Smartphone Etiquette & Staying Present

Smartphone Etiquette & Staying Present

Smartphones are amazing, right?  I can’t imagine living without mine anymore.  It’s just so convenient to have access to everything on one device.  Plus, phones are small enough to fit nicely in a purse, pocket, or the palm of your hand.

Unfortunately, there’s a shadow side – as a culture, we’ve become dependent on feeling connected through our phones, especially through social media.  But using your phone too much around others can make them feel unimportant.  Have you ever been distracted by an incoming notification, casting your eyes towards your phone instead of listening to the news the friend sitting across from you is trying to share?  If you want to be more present to your life and the people around you, try following these mindful etiquette tips.

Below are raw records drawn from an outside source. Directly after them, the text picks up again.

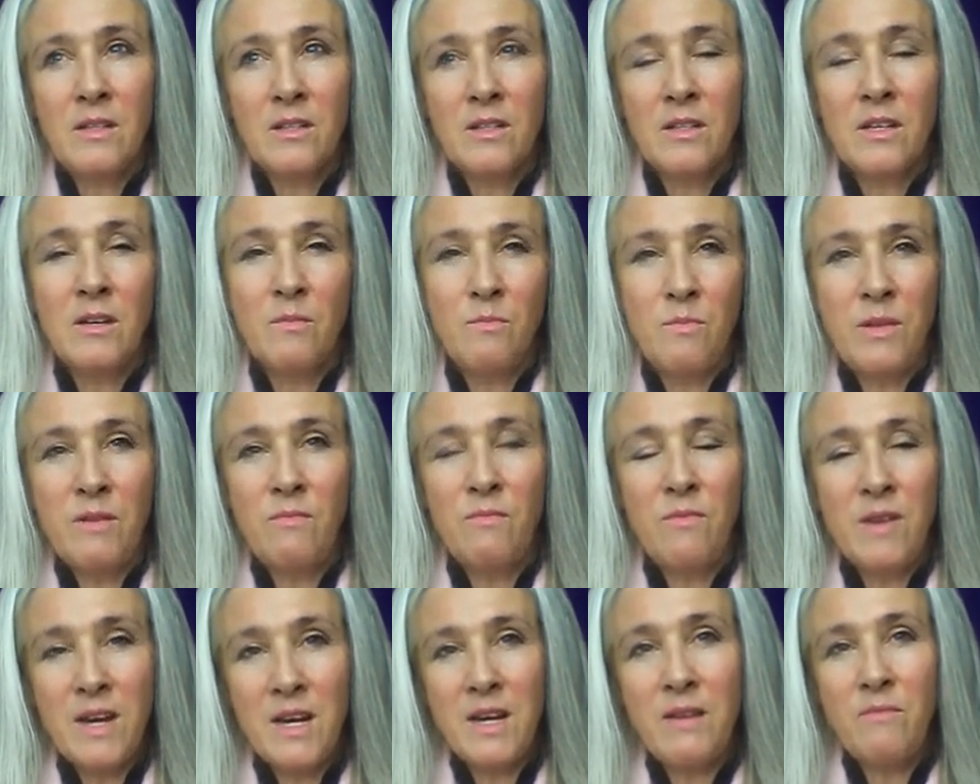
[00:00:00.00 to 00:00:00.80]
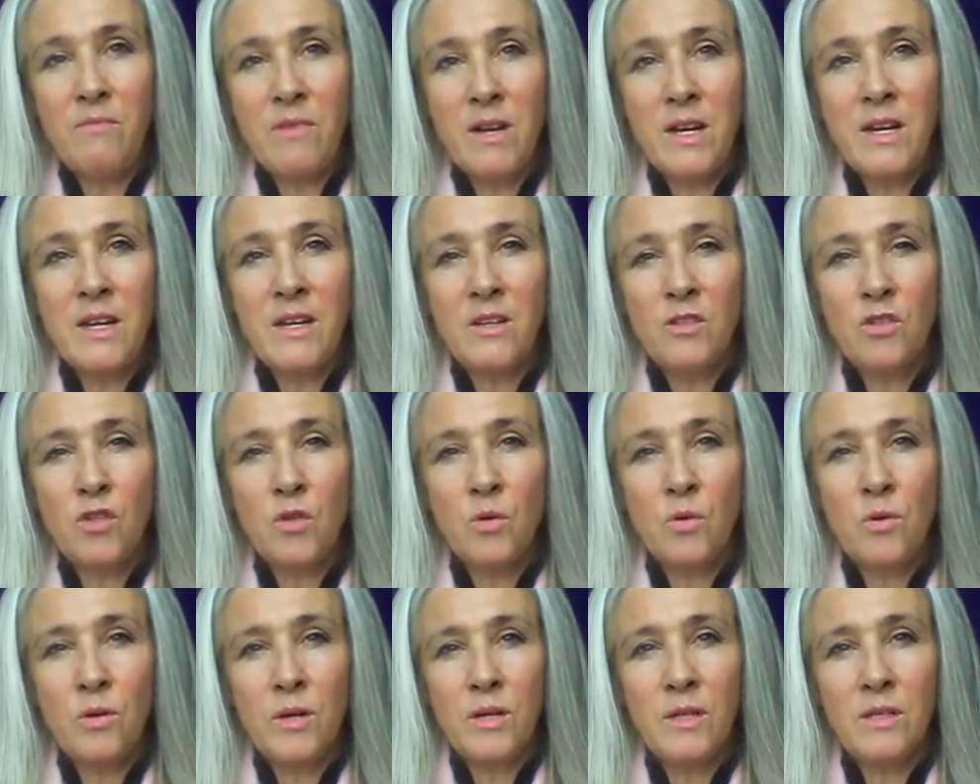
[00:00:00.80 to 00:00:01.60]
can be really, really
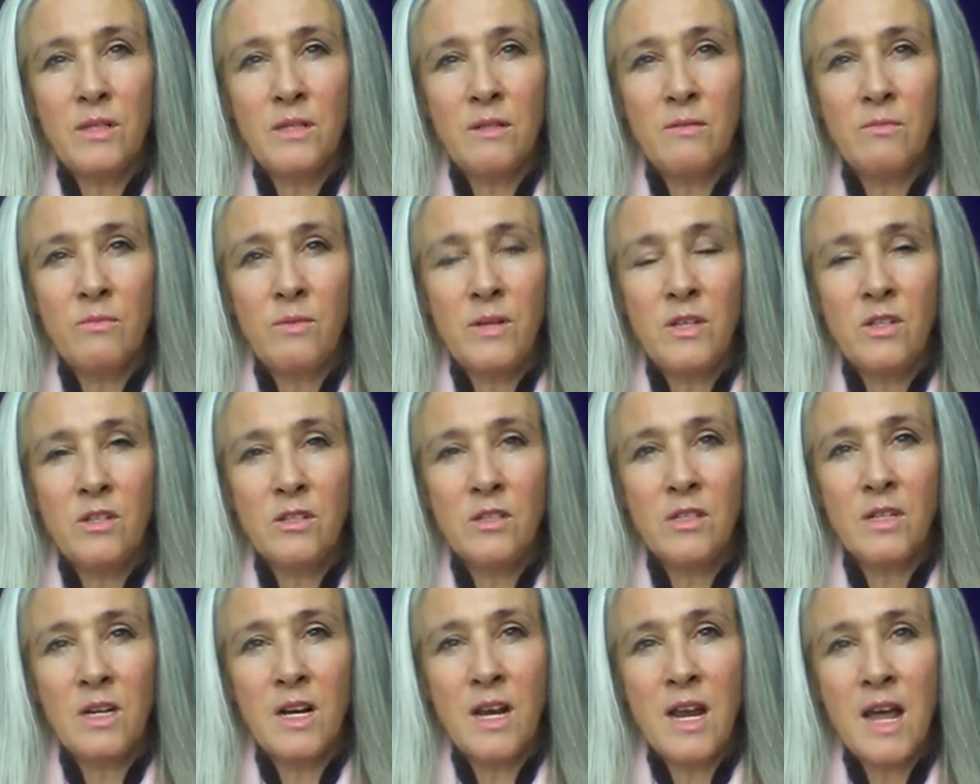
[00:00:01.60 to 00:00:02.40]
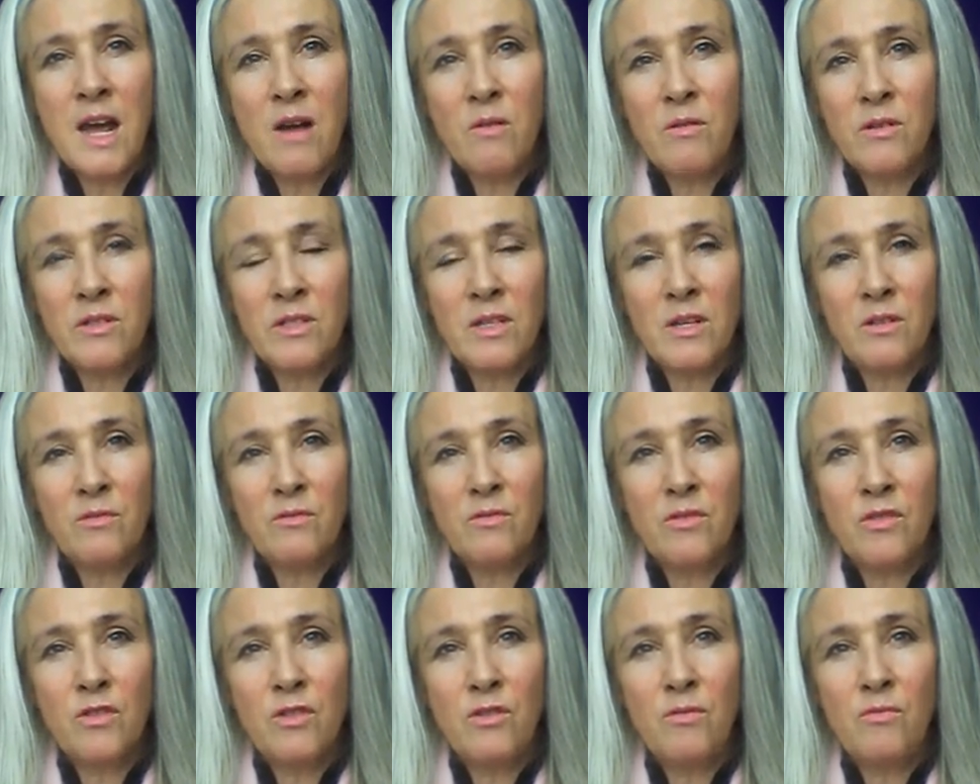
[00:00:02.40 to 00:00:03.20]
enjoyed if we just allow
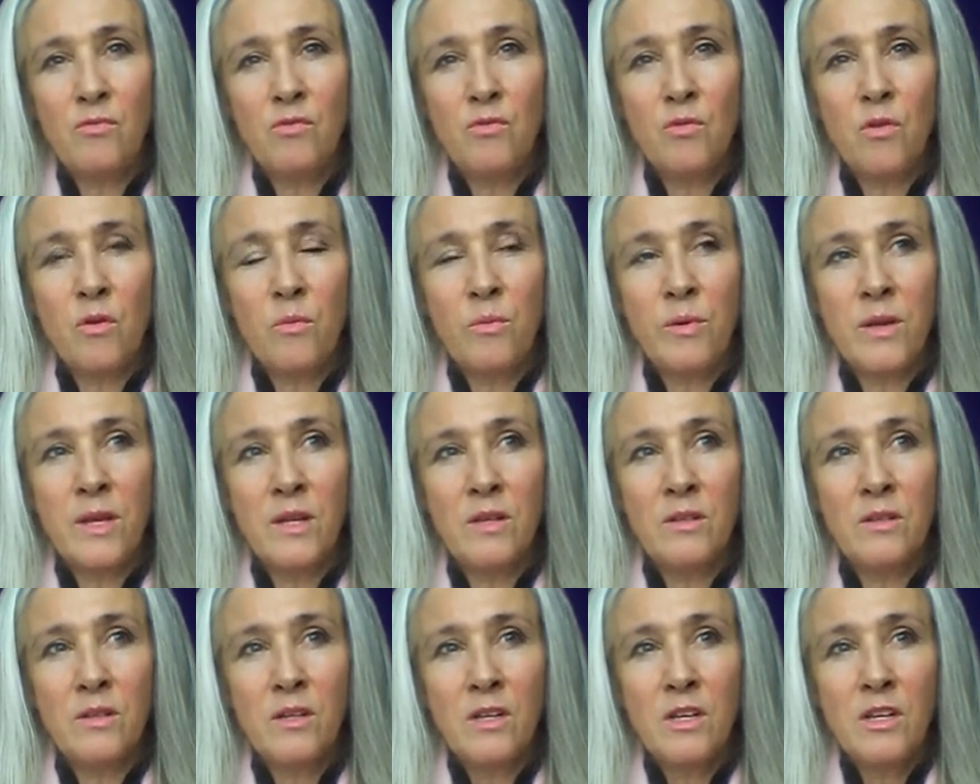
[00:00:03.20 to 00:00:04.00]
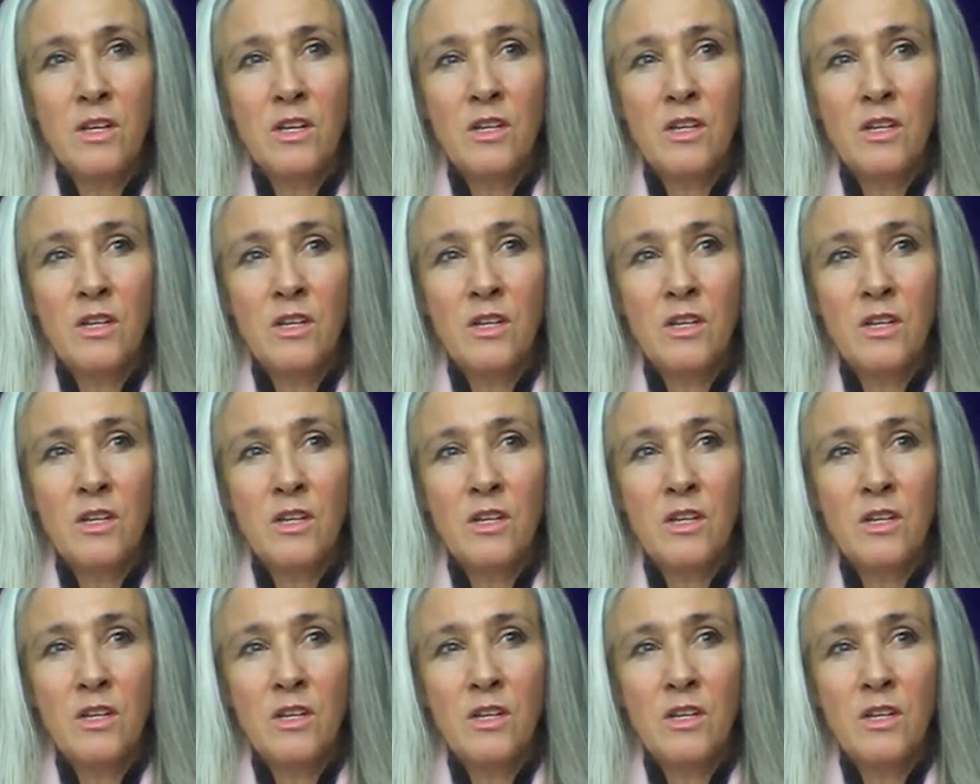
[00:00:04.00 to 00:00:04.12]
ourselves to drop in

·          Put your phone away when you’re spending time with others.  This shows your friend that they have your undivided attention.  If you’re expecting an important call about work or kids, and must have your phone out, explain this and place it screen side down.

·          Keep the ringer off.  Having your phone set to vibrate is much less intrusive.

·          Not everything needs to be photographed.  Try living in the moment: be present to how you feel and create memories with your mind.

·          Phone down, head up: when waiting for a friend at a coffee shop or standing in line, resist the urge to pull out your phone.  Instead, look around.  Breathe deeply, take everything in.  You don’t need to be distracted or busy every minute of the day.  This is a moment for you to just be.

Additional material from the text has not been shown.